CHEP 2018 Conference, Sofia, Bulgaria

Name: CHEP 2018 Conference, Sofia, Bulgaria
Start: 2018-07-09T08:00:00+03:00
End: 2018-07-13T13:00:00+03:00
Location: Sofia, Bulgaria

9–13 Jul 2018

Sofia, Bulgaria

Europe/Sofia timezone

Contact us

Quasi-online accounting and monitoring system for distributed clouds

11 Jul 2018, 11:30

15m

Hall 10 (National Palace of Culture)

Hall 10

National Palace of Culture

presentation Track 7 – Clouds, virtualization and containers T7 - Clouds, virtualization and containers

Randy Sobie (University of Victoria (CA))
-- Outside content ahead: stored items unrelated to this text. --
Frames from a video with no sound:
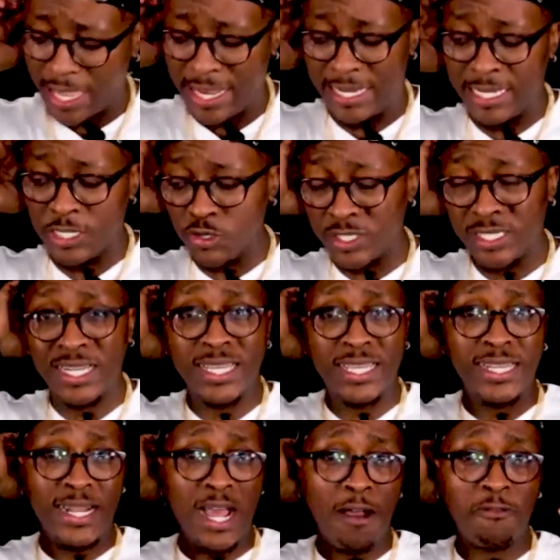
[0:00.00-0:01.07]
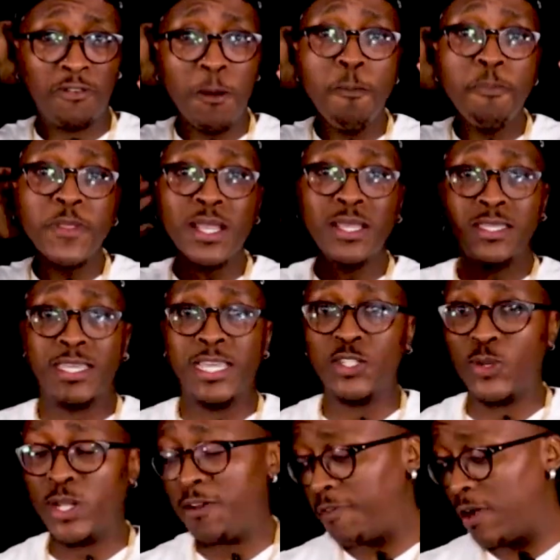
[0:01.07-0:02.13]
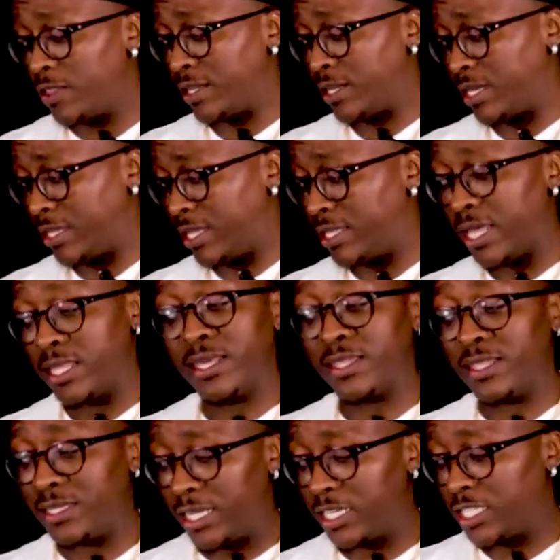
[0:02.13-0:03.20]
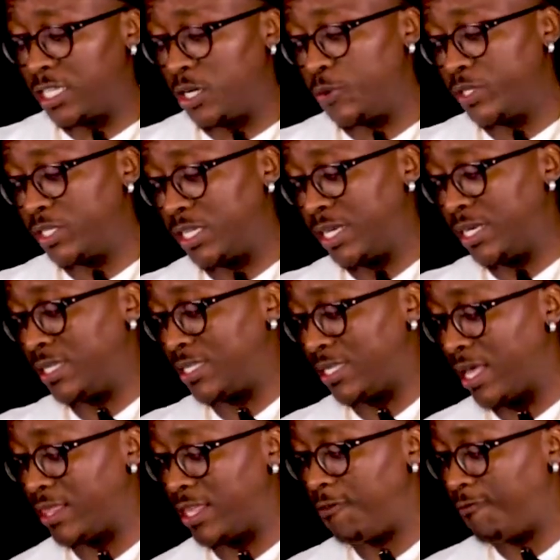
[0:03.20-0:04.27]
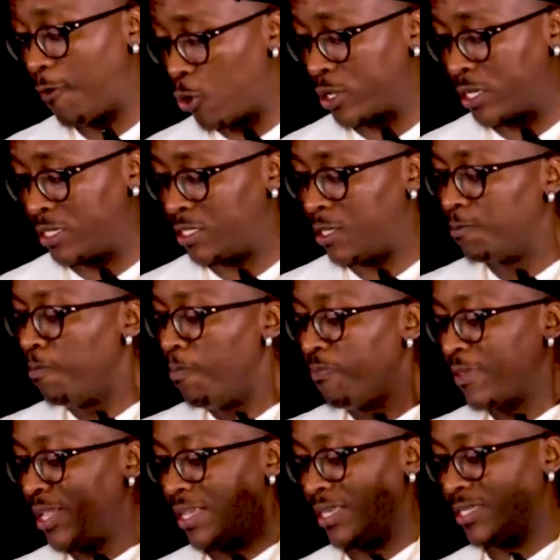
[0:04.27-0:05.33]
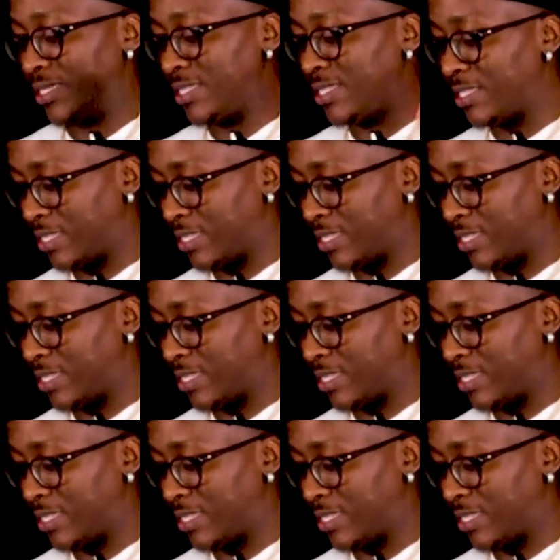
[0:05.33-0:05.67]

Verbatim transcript: And interestingly enough, here's what I found that, that, that the dictionary said. It said that focus is the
The HEP group at the University of Victoria operates a distributed cloud computing system for the ATLAS and Belle II experiments. The system uses private and commercial clouds in North America and Europe that run OpenStack, Open Nebula or commercial cloud software. It is critical that we record accounting information to give credit to cloud owners and to verify our use of commercial resources. We want to record the number of CPU-hours of the virtual machine.
To obtain the required information, we run a fast benchmark at boot time to give an estimate of the HEPSpec06 units of the node. Our first system, writes the benchmark and CPU times (obtained from /proc/stat) to a log file every 15 minutes. The last entry of the VM was used to determine the CPU-hours. This system has work well but the information about a VM is only available after it is deleted and, in some cases, VMs can exist for many weeks. Hence, the final accounting information is delayed for some time.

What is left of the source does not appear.